Just when you thought Manhattan’s residential prices couldn’t get any higher, they push the envelope a little further. Encouraged by new luxury developments, average Manhattan apartments have hit $2,081,762 — a 13 percent increase from 2015, according to a recent report from Brown Harris Stevens.

  • According to the report, resale apartments hit a median $965,000 .
  • The average price for a resale condo, specifically, fell 5 percent to $1,956,165.
  • The absorption rate, or how many months it would take to sell all active listings in a given market, rose 4.4 months in March
  • With new development units hitting the market at high rates, closings skyrocketed.

Just when you thought Manhattan’s residential prices couldn’t get any higher, they push the envelope a little further. Encouraged by new luxury developments, average Manhattan apartments have hit $2,081,762 — a 13 percent increase from 2015, according to a recent report from Brown Harris Stevens.

The median price in Manhattan, on the other hand, grew 22 percent to reach a cool $1.175 million.

Resale apartments: prices move amid a tight market

According to the report, resale apartments hit a median $965,000 — another record figure for Manhattan and a substantial increase from the previous quarter. But the average price dipped a slight 1 percent from last year, falling to $1,542,348.

The average price for a resale condo, specifically, fell 5 percent to $1,956,165.

Inventory is still tight for resale units in Manhattan, leading to 2 percent fewer closings on resale apartments since last year. 

New development helps inventory stay afloat

The absorption rate, or how many months it would take to sell all active listings in a given market, rose 4.4 months in March, the report says. In February, the absorption rate was 3.6 months.
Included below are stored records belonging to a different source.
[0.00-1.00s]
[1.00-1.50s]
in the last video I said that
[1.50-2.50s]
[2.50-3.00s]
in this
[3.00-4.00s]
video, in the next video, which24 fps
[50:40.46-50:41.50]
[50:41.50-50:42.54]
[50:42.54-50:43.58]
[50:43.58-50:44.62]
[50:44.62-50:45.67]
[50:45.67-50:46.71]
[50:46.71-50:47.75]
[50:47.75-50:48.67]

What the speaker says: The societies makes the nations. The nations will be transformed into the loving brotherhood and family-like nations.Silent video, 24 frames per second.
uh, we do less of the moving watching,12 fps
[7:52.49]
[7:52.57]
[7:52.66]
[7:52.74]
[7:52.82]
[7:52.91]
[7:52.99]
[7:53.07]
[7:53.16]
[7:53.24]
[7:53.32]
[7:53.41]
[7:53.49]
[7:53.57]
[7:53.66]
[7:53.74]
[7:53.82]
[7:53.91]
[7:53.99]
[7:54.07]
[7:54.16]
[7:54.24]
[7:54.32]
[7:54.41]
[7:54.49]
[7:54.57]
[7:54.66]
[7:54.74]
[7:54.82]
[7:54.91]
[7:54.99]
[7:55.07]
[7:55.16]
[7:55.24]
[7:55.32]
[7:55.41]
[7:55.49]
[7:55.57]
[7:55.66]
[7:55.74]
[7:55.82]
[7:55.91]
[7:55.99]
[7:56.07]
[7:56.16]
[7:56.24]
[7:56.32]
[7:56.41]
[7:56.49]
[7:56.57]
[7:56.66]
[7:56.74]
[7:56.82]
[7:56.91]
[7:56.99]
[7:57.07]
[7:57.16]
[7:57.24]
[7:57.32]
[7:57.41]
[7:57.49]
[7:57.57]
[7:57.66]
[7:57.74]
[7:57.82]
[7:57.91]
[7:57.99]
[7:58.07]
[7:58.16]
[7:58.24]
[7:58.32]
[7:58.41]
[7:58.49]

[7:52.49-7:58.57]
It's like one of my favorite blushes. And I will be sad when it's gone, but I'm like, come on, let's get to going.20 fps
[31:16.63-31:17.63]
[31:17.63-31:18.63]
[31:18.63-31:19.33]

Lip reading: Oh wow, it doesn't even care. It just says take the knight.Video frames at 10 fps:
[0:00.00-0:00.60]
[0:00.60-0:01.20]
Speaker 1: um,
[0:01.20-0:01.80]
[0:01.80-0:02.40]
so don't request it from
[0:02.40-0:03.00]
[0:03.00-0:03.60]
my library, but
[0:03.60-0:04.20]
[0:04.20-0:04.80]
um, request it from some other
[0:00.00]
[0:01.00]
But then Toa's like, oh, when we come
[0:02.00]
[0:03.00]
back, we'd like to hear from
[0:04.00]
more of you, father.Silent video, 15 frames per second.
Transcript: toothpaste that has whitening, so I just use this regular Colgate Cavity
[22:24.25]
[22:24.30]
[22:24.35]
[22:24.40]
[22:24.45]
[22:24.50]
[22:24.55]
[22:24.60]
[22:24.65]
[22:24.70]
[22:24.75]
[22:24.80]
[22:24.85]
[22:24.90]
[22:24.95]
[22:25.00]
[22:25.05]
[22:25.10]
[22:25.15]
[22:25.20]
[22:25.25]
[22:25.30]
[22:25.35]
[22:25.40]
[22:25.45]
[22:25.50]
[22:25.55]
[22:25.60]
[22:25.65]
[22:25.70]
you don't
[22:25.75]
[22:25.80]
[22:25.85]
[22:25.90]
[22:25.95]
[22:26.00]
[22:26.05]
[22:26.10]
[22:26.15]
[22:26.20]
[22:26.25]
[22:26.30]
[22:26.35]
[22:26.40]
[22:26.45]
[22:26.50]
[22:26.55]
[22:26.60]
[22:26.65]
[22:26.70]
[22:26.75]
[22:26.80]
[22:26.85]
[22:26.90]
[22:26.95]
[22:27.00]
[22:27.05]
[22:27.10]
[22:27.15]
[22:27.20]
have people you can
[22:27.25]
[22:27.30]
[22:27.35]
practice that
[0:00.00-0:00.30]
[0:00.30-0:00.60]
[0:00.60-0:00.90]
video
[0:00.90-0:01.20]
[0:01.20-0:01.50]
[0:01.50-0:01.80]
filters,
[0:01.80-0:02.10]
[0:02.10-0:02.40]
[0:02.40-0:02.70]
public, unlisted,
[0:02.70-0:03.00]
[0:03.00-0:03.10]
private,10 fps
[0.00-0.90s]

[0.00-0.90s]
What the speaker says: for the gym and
“Our most recent absorption report shows that, over the last few months, overall inventory has inched higher. On the West Side, the absorption rate is just 2.9 months, while Downtown it’s 4.7. We know much of that is new development, yet resale inventory has been low for some time,” said Hall F. Willkie, president of Brown Harris Stevens Residential Sales.

Because new development presents more inventory, the absorption rate in neighborhoods where construction is booming is inherently longer. On the flipside, areas like the West Side feature especially small absorption rates because the number of listings is so low.

On the West Side, from 59th to 110th Streets and the Hudson River to west of Fifth Avenue, the absorption rate on condominiums is 4.5 months for condos and 2.7 months for co-ops. In February, the absorption rate for condos was three months and 1.9 months for co-ops. The number of co-op listings grew from 238 to 320, but condo listings fell to 299 from 331 the month prior.

Historically, a balanced market in absorption rate is between six and nine months.

With new development units hitting the market at high rates, closings skyrocketed. The first quarter showed a 70 percent increase from last year in new development transactions across all neighborhoods.

“It is incredibly important to understand that generalizing about the Manhattan market is misleading, as we see from the incredible impact of new development closings on overall statistics in this report. We need to look closely at the many sub-markets that make up the city,” Willkie said.